The NWLC also found that insurers are putting odd limits on things like maternity leave and breastfeeding supplies, things that are also supposed to be well-covered under the ACA. (Those odd limits include things like refusing to cover more than one ultrasound for a pregnant person; most people get at least two, possibly more if there are complications.)

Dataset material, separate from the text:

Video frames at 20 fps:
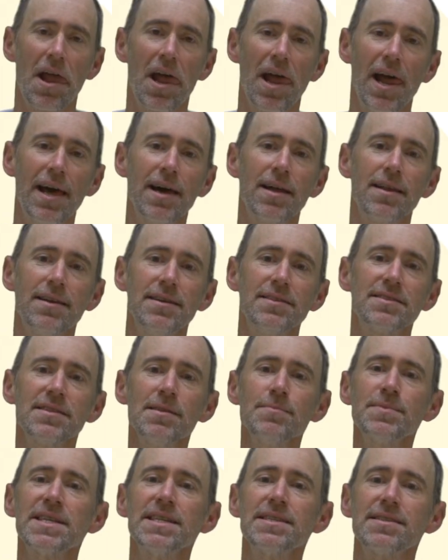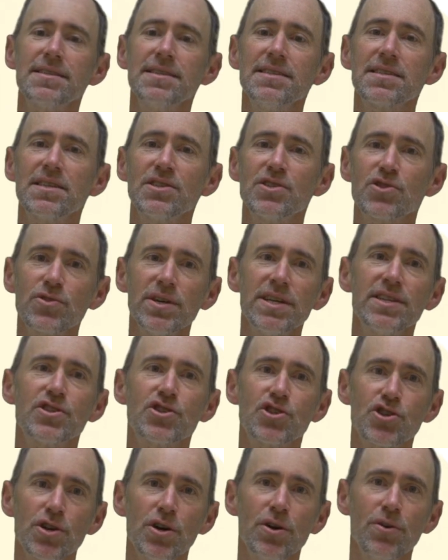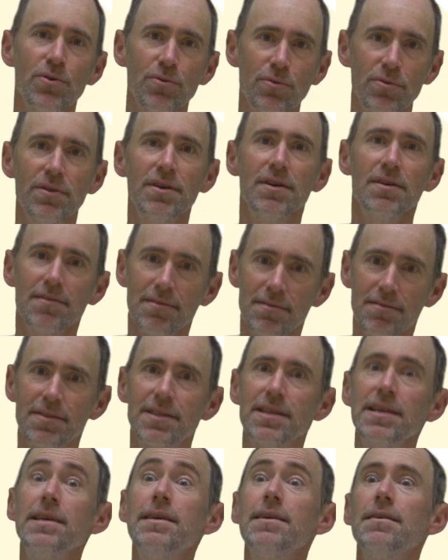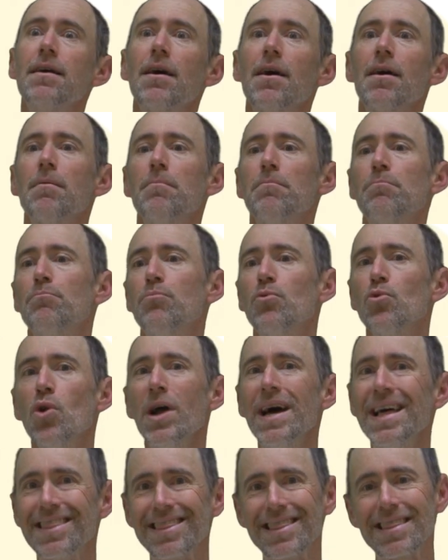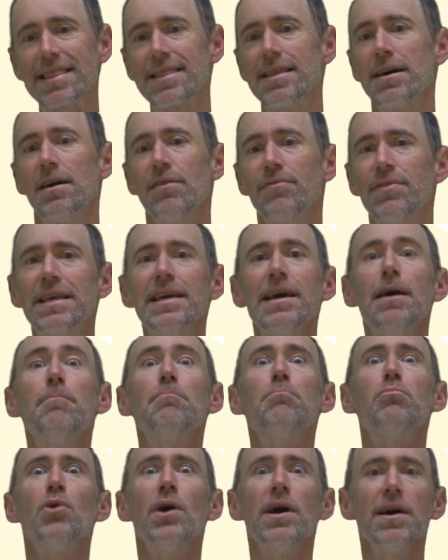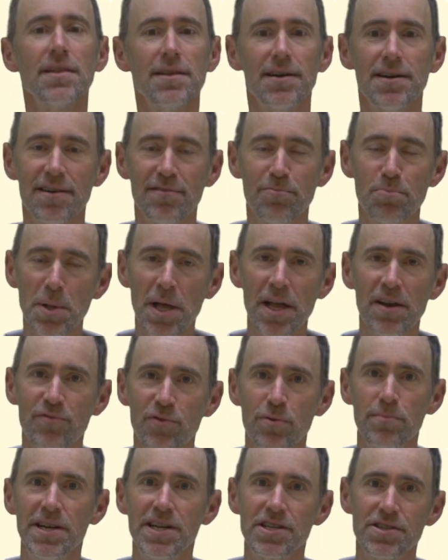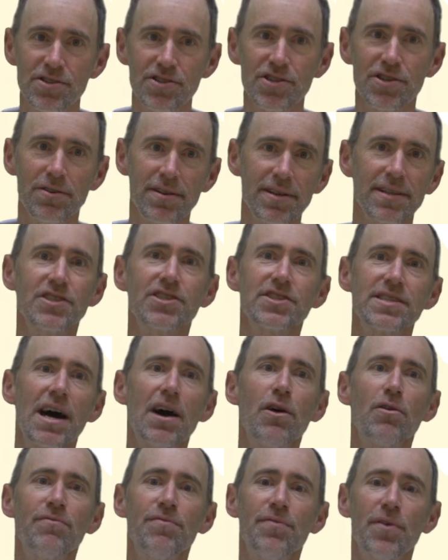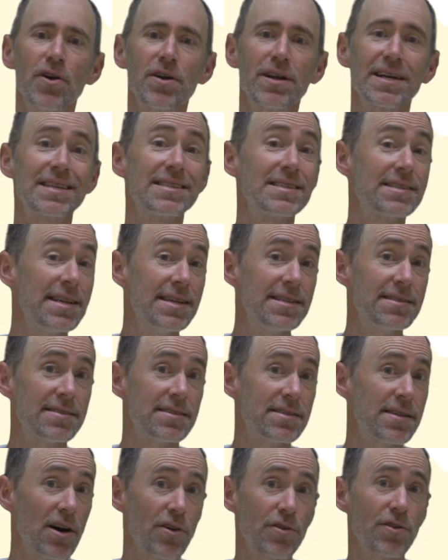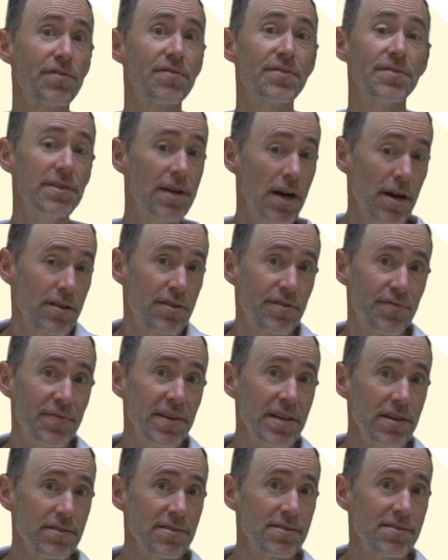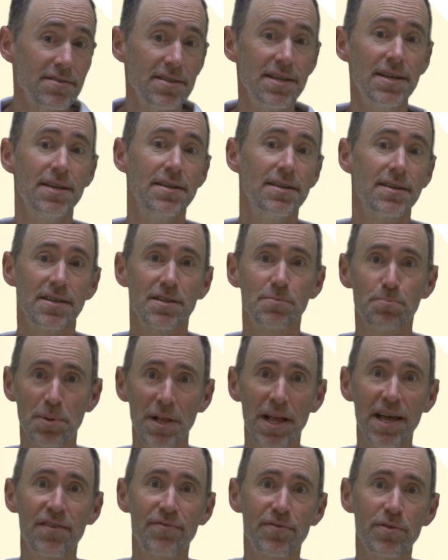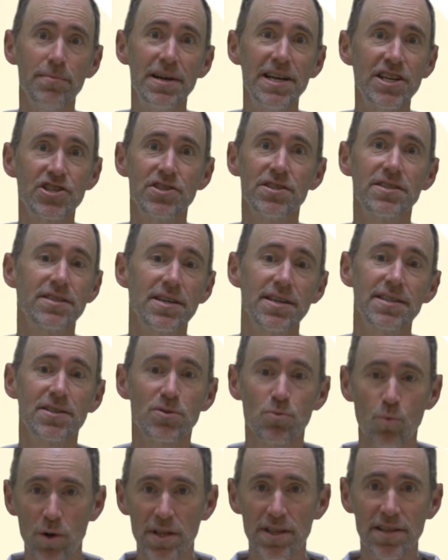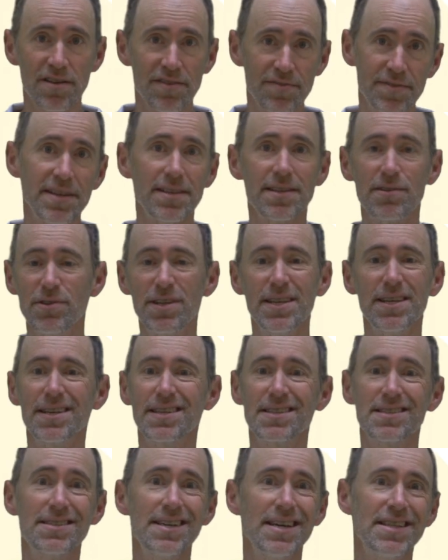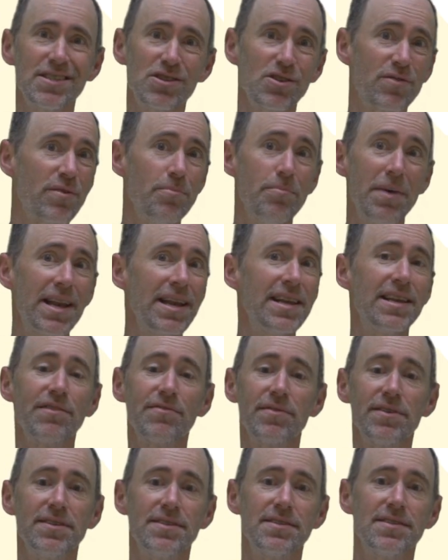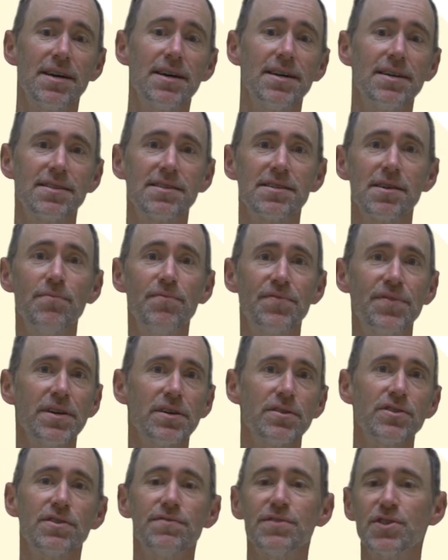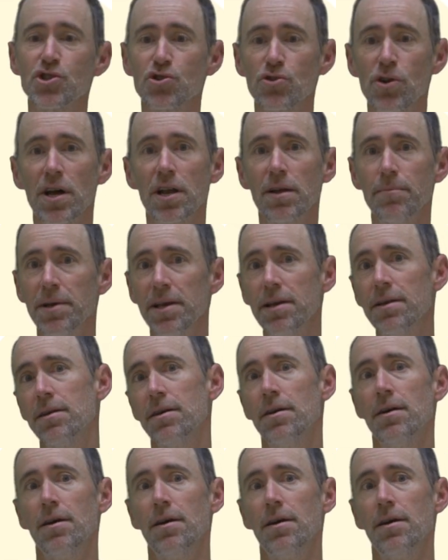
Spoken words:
And in some sense, these constraints show the breadth of the umbrella of planet formation, showing just how far it extends into other fields. Because planet formation is not just one little field, it really extends over many different subfields of astronomy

You can read the reports here.

Center for Inquiry Testifies at FDA Hearing on Regulation of Homeopathy

From the Center for Inquiry’s Office of Public Policy:

The Center for Inquiry (CFI) was invited and today delivered oral testimony at the Food and Drug Administration’s first review of its policies regarding the regulation of homeopathic products in more than 25 years.

Michael De Dora, director of CFI’s Office of Public Policy, delivered CFI’s testimony during on the first of a two-day public hearing at the FDA’s White Oak Campus in Silver Spring, MD. His testimony, however, was presented not only behalf of CFI, “but also on behalf of dozens of doctors and scientists associated with CFI and its affiliate program, the Committee for Skeptical Inquiry, with whom we work on these matters.”

In his testimony, De Dora briefly reviewed the scientific evidence on homeopathy, illustrated the harm caused by homeopathy, and proposed actions the FDA should take to hold homeopathic products to the same standards as non-homeopathic drugs in order to fulfill its mandate to protect the American public.